Checking my Twitter feed after dinner yesterday I was reminded that Rush kicked off their 40th anniversary-pretty-much-last tour last night in Tulsa. I’ll be seeing them in July when they make their final stop in Denver, and while I don’t know what the set list looks like, one of the songs that came to mind as we set out on our hike today was “Finding My Way:”

I’ve been gone too long,

I’ve lost count of the years.

Well I sang some sad songs,

and I cried some bad tears.

Feels like forever since I’ve been home even though it’s not been two weeks yet, and while we haven’t been singing bad songs or crying bad tears, we did spend the day trying to figure out how to find our way in the midst of an often-confusing, somewhat taxing, and thoroughly interesting hike.
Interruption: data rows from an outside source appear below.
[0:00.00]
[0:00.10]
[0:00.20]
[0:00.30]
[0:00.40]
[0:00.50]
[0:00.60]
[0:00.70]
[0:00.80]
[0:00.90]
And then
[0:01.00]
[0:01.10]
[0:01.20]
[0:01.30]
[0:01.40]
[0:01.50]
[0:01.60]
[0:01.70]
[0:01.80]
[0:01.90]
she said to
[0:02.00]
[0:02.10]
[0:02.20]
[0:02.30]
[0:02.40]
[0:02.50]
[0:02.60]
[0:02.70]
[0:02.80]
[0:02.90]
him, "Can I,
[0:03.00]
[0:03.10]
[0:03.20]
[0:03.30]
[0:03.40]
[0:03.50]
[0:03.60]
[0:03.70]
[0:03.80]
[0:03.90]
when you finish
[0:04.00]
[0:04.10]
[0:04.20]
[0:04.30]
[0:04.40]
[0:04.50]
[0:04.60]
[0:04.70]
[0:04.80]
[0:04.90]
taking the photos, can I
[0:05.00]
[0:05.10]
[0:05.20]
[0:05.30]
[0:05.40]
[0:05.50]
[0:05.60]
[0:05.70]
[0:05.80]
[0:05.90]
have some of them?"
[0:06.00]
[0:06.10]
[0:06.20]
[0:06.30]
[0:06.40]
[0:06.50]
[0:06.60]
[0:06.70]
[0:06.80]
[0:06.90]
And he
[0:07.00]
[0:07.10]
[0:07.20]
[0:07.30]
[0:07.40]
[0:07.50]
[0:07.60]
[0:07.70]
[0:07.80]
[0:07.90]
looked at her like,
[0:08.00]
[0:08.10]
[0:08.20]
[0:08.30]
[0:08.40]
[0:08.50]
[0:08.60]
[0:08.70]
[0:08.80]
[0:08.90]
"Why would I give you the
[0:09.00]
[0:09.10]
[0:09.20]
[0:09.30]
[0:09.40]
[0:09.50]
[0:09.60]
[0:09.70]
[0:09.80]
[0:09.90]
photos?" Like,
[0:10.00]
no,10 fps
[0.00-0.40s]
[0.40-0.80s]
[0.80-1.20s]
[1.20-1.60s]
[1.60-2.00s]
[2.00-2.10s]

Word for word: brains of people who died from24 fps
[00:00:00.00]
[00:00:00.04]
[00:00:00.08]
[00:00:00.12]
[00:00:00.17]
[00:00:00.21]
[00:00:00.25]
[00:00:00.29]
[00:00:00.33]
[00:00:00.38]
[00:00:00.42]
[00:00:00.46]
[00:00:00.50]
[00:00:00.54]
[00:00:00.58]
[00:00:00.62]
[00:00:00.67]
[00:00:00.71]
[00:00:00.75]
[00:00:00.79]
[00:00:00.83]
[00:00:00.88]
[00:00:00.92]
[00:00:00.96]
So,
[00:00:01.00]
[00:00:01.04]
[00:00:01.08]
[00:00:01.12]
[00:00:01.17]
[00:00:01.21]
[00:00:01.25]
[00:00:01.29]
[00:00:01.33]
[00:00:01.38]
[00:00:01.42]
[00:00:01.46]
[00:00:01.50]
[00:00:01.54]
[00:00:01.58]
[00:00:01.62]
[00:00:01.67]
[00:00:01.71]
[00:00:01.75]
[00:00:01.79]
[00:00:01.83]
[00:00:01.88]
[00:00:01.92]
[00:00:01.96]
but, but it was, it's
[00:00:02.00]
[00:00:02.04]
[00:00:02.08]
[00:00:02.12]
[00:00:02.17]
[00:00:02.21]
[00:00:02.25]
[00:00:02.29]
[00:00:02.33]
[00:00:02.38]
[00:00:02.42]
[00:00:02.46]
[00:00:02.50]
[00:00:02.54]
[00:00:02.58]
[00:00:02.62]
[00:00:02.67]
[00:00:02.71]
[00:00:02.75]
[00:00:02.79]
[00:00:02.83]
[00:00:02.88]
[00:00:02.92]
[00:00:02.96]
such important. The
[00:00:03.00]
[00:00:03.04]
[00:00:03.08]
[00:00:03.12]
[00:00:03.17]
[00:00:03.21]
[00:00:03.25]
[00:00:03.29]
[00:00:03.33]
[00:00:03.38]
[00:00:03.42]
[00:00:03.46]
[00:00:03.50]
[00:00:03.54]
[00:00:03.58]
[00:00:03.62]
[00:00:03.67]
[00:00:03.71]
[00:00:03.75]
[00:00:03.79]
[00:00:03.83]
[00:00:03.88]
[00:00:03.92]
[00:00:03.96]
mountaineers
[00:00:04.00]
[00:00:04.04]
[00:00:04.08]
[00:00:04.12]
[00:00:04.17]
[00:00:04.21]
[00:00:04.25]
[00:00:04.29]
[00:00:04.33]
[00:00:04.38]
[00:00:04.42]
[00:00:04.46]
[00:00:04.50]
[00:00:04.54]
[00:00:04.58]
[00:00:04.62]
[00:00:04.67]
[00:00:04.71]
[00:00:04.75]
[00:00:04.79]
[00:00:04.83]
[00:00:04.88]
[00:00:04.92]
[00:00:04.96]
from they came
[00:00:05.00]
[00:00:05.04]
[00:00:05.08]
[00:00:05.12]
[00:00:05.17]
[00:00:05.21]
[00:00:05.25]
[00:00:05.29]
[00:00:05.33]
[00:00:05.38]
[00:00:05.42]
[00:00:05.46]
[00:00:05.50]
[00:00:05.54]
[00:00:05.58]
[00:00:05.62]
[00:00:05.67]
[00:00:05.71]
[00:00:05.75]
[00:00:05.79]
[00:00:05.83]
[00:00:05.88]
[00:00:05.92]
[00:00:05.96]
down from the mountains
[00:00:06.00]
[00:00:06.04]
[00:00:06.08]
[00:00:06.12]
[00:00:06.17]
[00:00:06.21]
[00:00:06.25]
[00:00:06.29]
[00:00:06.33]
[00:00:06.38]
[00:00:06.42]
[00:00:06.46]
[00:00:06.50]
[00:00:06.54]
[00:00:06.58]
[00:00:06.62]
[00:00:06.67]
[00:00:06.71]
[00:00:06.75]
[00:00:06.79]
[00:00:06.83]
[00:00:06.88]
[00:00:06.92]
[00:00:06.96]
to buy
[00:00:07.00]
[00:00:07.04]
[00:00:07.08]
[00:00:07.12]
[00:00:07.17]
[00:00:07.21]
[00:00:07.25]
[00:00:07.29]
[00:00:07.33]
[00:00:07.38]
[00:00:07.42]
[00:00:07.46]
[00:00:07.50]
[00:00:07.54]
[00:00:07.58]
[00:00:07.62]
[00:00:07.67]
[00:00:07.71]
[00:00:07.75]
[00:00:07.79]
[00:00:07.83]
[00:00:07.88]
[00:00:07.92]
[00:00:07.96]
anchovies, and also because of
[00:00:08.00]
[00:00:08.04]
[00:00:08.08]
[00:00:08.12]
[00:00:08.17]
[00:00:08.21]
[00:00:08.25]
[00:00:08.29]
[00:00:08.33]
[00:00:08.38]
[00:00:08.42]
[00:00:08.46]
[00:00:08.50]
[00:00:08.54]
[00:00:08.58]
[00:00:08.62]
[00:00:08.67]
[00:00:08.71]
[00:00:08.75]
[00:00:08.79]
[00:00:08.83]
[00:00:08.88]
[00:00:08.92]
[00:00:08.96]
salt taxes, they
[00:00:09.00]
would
Some of the hike out of Nazareth.

Some of the hike out of Nazareth.

We left Nazareth at about 8:00 in the morning with the first part of the hike consisting of a serious climb to the top of the city before descending down into a valley. The “trail” at this point is actually more like an exercise in “find the blazes”–those orange and white painted marks on telephone poles, rocks, and the occasional bus stop that show the way of the Jesus trail. We had a guide with us on the first part of the hike, which was helpful since some of those blazes were creatively placed.